Various Artists

Quiero Creedence

  • AllMusic Rating
  • User Ratings (0)
  • Your Rating

AllMusic Review by

Concord Picante's Latin tribute to Creedence Clearwater Revival details the California quartet's lasting influence beyond U.S. borders. The band's catalog has not only sold in Central and South America and Southern Europe, but continues to, and has inspired several generations of Latin rockers and pop stars. This set contains 14 tracks by (mostly) veteran artists. Kicking it off is an absolutely sinister version of "Corre por la Jungla" ("Run Through the Jungle") by Enrique Bunbury, Spain's rock & roll king. He's backed here by a crack L.A. session band (he resides between there and Madrid) featuring guitarist Doug Pettibone on a dirty-assed slide; it also includes a brilliant, mean and lean salsa breakdown. Bunbury's a great writer, but here he proves a fine interpretive singer, locating the unlikely place on the map where Iggy Pop and John Fogerty meet. Juan Gabriel's moving "Have You Ever Seen the Rain" marks the first time the legend has recorded a tune he didn't compose. More swamp stompers include Los Lobo's brief rave-up boogie on "Bootleg," Los Lonely Boys' blues-drenched version of "Born on the Bayou," and "Feelin' Blue" by Monterrey, Mexico's A Band of Bitches channels the Red Hot Chili Peppers. Argentinian rock hero Andres Calamaro delivers a slow, garage soul version of "Long as I Can See the Light" assisted by a swirling B-3 and a gospelized backing chorus appending his band. Ozomatli transform "Bad Moon Rising" into a swinging meld of reggae, cumbia, and mariachi. Bang Data stitches hip-hop, electro, and indie rock in a bilingual version of "Fortunate Son." One of the set's truly unique collaborations is the duet between ZZ Top's Billy Gibbons and La Santa Cecilia's La Marisol on "Green River," which bridges son, hard rock boogie, and Ike & Tina Turner-style R&B. Mexico's veteran El Tri -- actual contemporaries of CCR -- deliver a rousing, danceable Tex-Mex take on "Proud Mary." Salvador Santana offers "Molina" in a meld of hip-hop and Latin funk.

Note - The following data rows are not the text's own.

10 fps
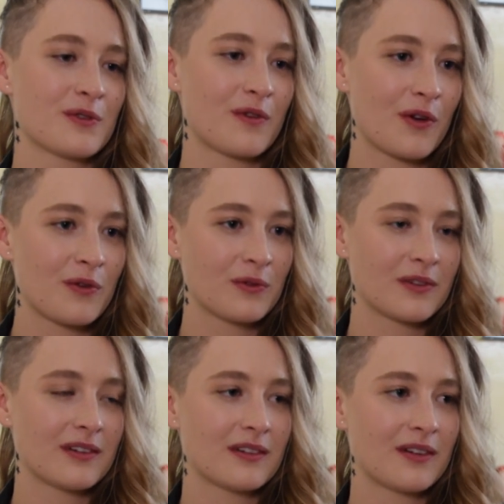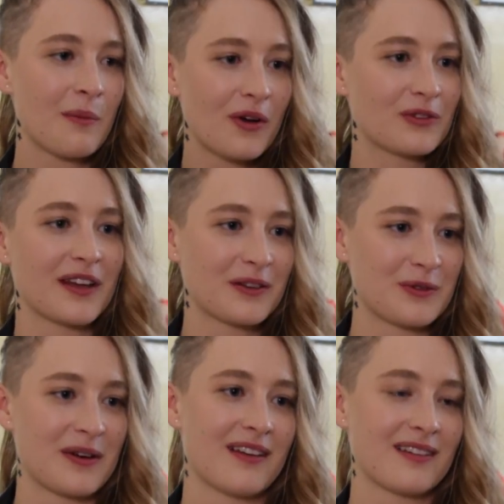swoją robotę,
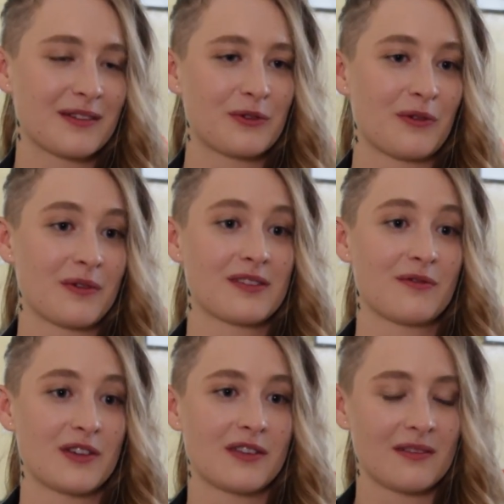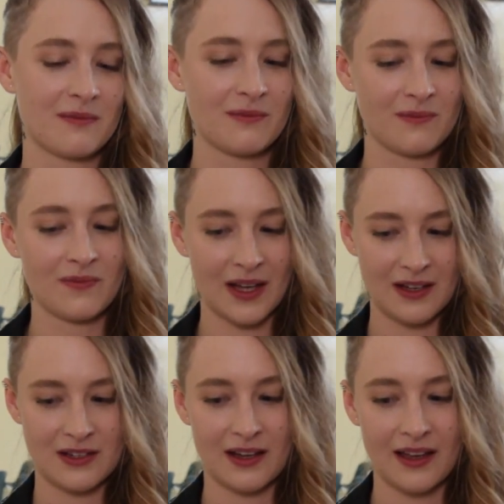która, którą jest właśnie mm,
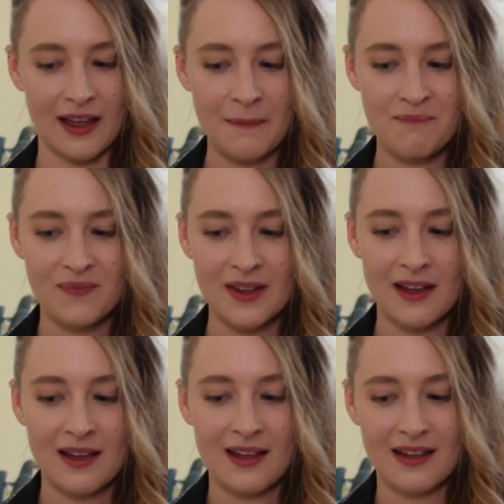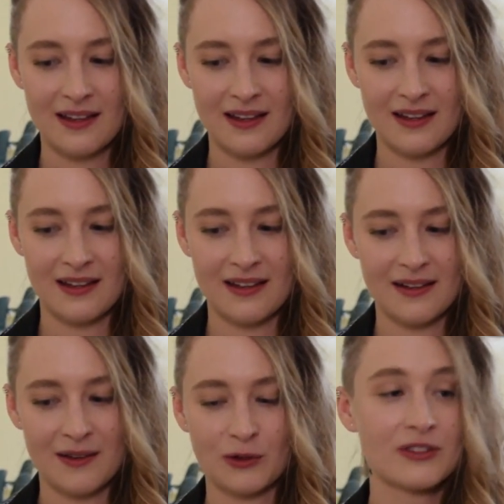jakieś takie
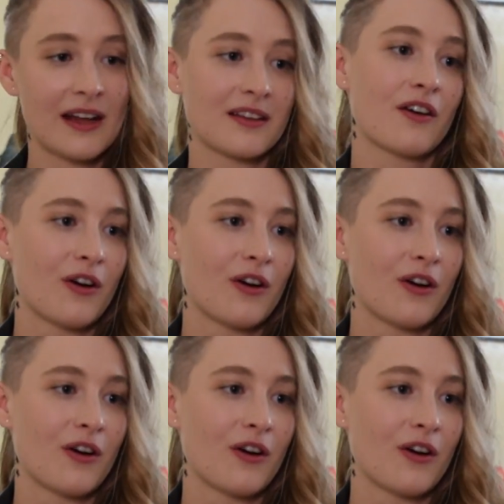oddanie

Bogota's Diamante Electrico reimagine "Up Around the Bend" as a slow, neo-psychedelic indie rock production, before Argentinian punk rockers Los Enanitos Verdes close the album with a squalling "Traveling Band" that snarls, churns, and nearly goes off the rails. A couple of other selections are less inspiring, but the vast majority of Quiero Creedence makes for a truly fine and original tribute record.